In [1]:
import pandas as pd
import matplotlib.pyplot as plt

# 1. Load the Stock Market Dataset
df = pd.read_csv('stock_data.csv', parse_dates=['Date'])

# 2. Apply MultiIndexing for Companies & Dates
df.set_index(['Company', 'Date'], inplace=True)
df.sort_index(inplace=True)

# 3. Reshape Data Using melt()
df_reset = df.reset_index()
melted = pd.melt(df_reset, id_vars=['Company', 'Date'], value_vars=['Open Price', 'Close Price'],
                 var_name='Price Type', value_name='Price')

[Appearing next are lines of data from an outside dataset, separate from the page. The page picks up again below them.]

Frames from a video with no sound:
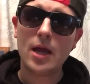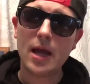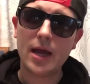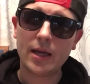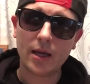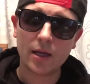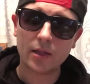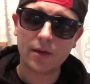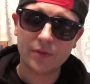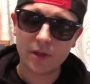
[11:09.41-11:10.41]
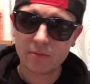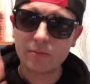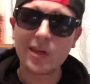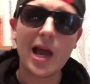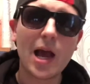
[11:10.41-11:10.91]
I loved it.
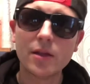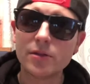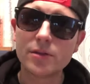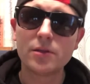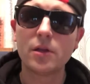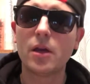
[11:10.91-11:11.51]
Cons,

# 4. Use stack() and unstack() to Modify Indexing
stacked = df.stack()
unstacked = stacked.unstack(level=0)

# 5. Apply Rolling Window Functions (rolling())
rolling_avg = df.groupby(level=0)['Close Price'].rolling(7).mean().reset_index(level=0, drop=True)
df['7D_MA_Close'] = rolling_avg

# 6. Use Expanding Window Functions (expanding())
df['Expanding_Max_Close'] = df.groupby(level=0)['Close Price'].expanding().max().reset_index(level=0, drop=True)

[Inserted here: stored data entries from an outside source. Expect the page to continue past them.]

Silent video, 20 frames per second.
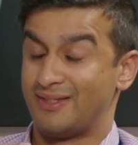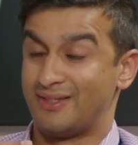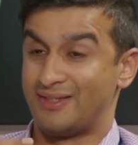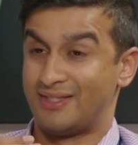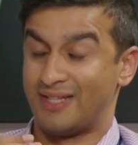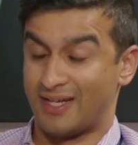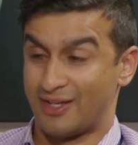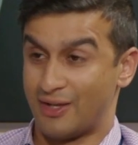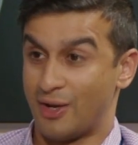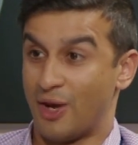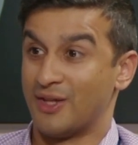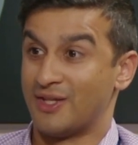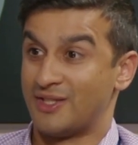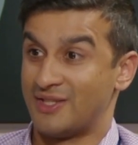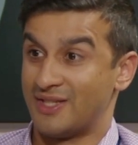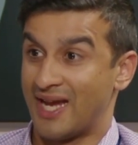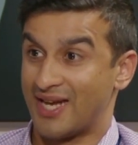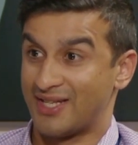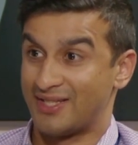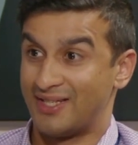
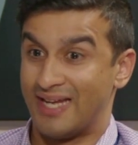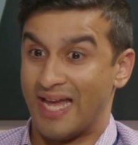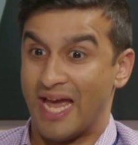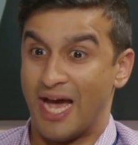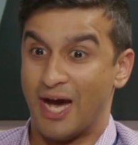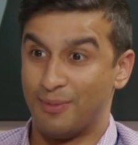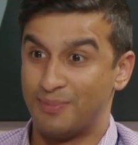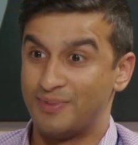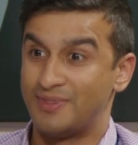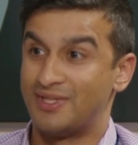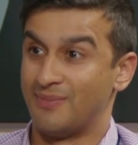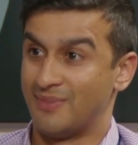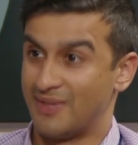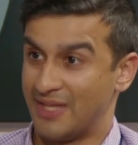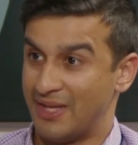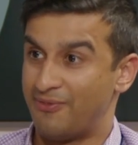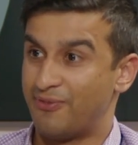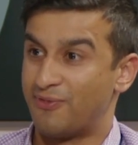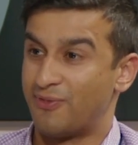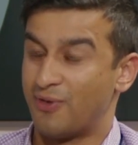technology actually helps them
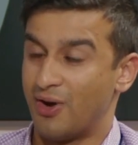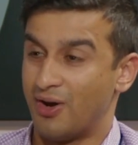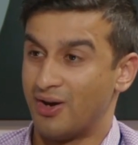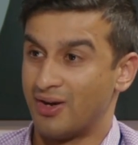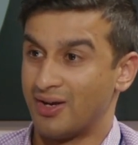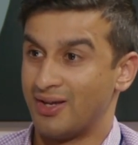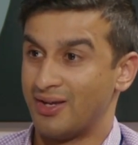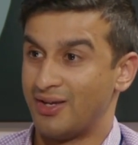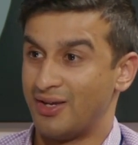leapfrog,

# 7. Compare Vectorization vs Loops for Performance
# Vectorized
df['Pct_Change'] = df.groupby(level=0)['Close Price'].pct_change()

# Loop
df['Loop_Pct_Change'] = 0.0
for company in df.index.get_level_values(0).unique():
    prices = df.loc[company, 'Close Price']
    changes = prices.pct_change()
    df.loc[company, 'Loop_Pct_Change'] = changes

# 8. Optimize Data Processing with apply() instead of .iterrows()
def adjust_price(row):
    return row['Close Price'] * 0.98  # example adjustment factor

df['Adjusted_Close'] = df.reset_index().groupby('Company').apply(lambda x: x.apply(adjust_price, axis=1)['Close Price']).values

# 9. Compute Aggregations with groupby()
monthly_volume = df.reset_index().groupby([pd.Grouper(key='Date', freq='M'), 'Company'])['Volume'].sum()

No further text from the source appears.